Dedicated to reviews and news of music for film, TV and games

Tuesday, September 22, 2009


The Informant!
Music by Marvin Hamlisch
Silva Screen SILCD1298
14 Tracks 36:24 mins

No, you're not dreaming, after an absence of more than a decade, Marvin Hamlisch returns to the film scoring stage with his retro-styled music for Steven Soderbergh's new comedy thriller The Informant!, based on the book by Kurt Eichenwald and starring an almost unrecognisable Matt Damon as Mark Whitacre, the highest ranked corporate whistleblower in US legal history.
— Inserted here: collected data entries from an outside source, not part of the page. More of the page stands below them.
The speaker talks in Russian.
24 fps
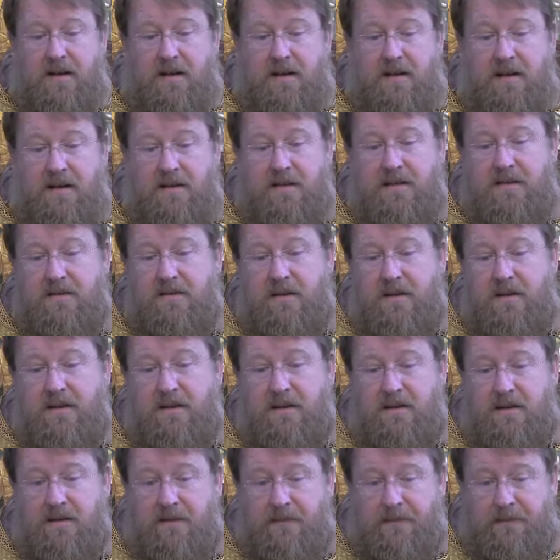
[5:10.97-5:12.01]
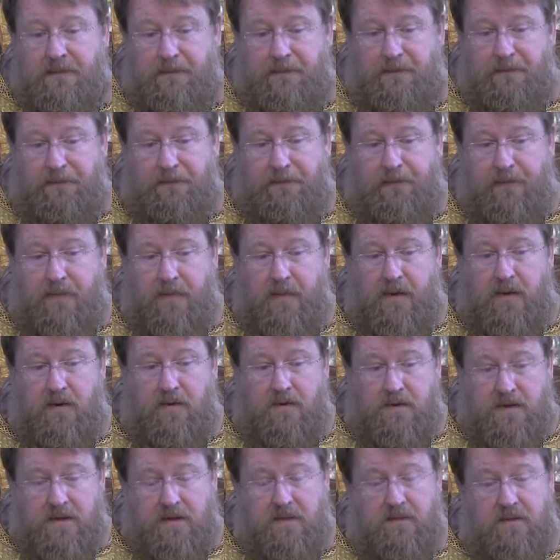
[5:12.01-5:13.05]
Я действительно
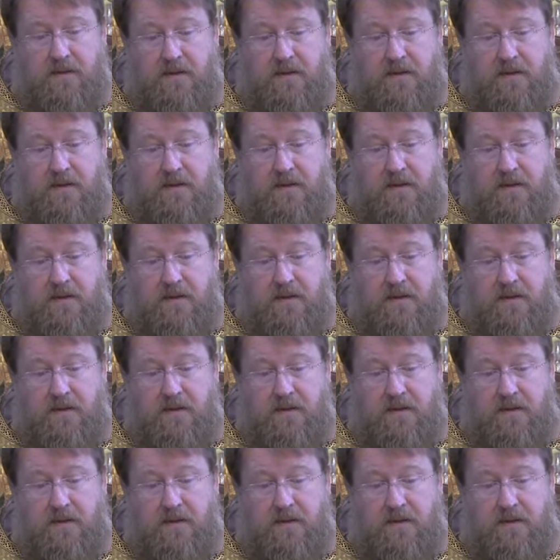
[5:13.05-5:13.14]
очень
Hamlisch was a great favourite of mine in the '70s, when the film music bug first bit me. I think I first heard his music on the James Bond film The Spy Who Loved Me and, although many were quick to condemn his work on that movie, it still remains my favourite non-John Barry Bond score up until David Arnold came on board. And I just loved the song, "Nobody Does It Better," one of many classics he wrote at the time, including "Through the Eyes of Love," "The Last Time I Felt Like This," and who could forget "The Way We Were." Hamlisch made frequent TV appearances at the time and I loved to see how he could make a song out of virtually anything the audience threw at him. But he also wrote damn fine film music as well, including his scores for "The Swimmer" and "Sophie's Choice." So, this is a very welcome return, as far as I'm concerned.
For Soderbergh's film, Hamlisch not only provided the score, but also collaborated with the great lyricists Alan and Marilyn Bergman on the song "Trust Me," which features as the penultimate track on the album and is also given an instrumental treatment earlier on and a piano solo to finish.
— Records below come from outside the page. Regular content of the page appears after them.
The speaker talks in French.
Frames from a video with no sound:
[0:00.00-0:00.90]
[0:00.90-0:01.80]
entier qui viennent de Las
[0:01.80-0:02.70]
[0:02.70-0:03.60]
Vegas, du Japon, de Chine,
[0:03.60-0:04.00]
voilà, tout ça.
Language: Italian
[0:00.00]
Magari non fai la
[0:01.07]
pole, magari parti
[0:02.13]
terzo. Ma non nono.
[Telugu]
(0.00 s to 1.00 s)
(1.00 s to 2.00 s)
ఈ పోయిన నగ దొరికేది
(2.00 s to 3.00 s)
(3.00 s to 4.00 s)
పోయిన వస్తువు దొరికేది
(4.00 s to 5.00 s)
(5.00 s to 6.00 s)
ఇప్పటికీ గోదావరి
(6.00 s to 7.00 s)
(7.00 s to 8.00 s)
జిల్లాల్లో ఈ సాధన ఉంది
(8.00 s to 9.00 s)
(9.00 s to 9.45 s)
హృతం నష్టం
The album gets underway however with the title track, which is a mix of light and dark, ominous rumblings giving way to an attractive, expressive piano-lead theme, with a hint of loneliness about it. The breezy toe-tapper "Meet Mark" follows; the pace changing to jazzy '60s-styled spy music for "Car Meeting." "The Raid" is an easy-going, quirky little number; the mood continuing in the loungy "Multi-Tasking," complete with Hammond organ, though the spy music returns to finish the track. By complete contrast, we have a country fiddle-lead hoedown in "Polygraph."
"Boxes" reprises the main theme at its loneliest, before the spy music returns to open "After Car," the mood however is not sustained as the breezy "Meet Mark" theme returns, embellished by whistler.
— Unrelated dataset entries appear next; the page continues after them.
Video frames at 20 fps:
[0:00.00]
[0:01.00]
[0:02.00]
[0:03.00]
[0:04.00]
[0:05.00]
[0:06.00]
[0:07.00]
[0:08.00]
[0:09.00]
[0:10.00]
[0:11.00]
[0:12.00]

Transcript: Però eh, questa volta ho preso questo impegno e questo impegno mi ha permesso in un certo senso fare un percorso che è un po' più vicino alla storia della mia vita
Next up is the aforementioned instrumental of "Trust Me," initially featuring solo piano, presumably played by the composer himself, but is then given a smoky jazz treatment.
"Sellout" sees the spy theme return, initially in a Latin-styled arrangement, but then given its dramatic head. "Triplets" again features the main theme, this time more optimistically, and is followed by jazzy action in "Golf." Steve Tyrell then sings "Trust Me," which proves to be another fine entry in the Hamlisch/Bergmans catalogues, a swinging jazz number of the old school; this highly entertaining album concluding with the solo piano treatment of the song.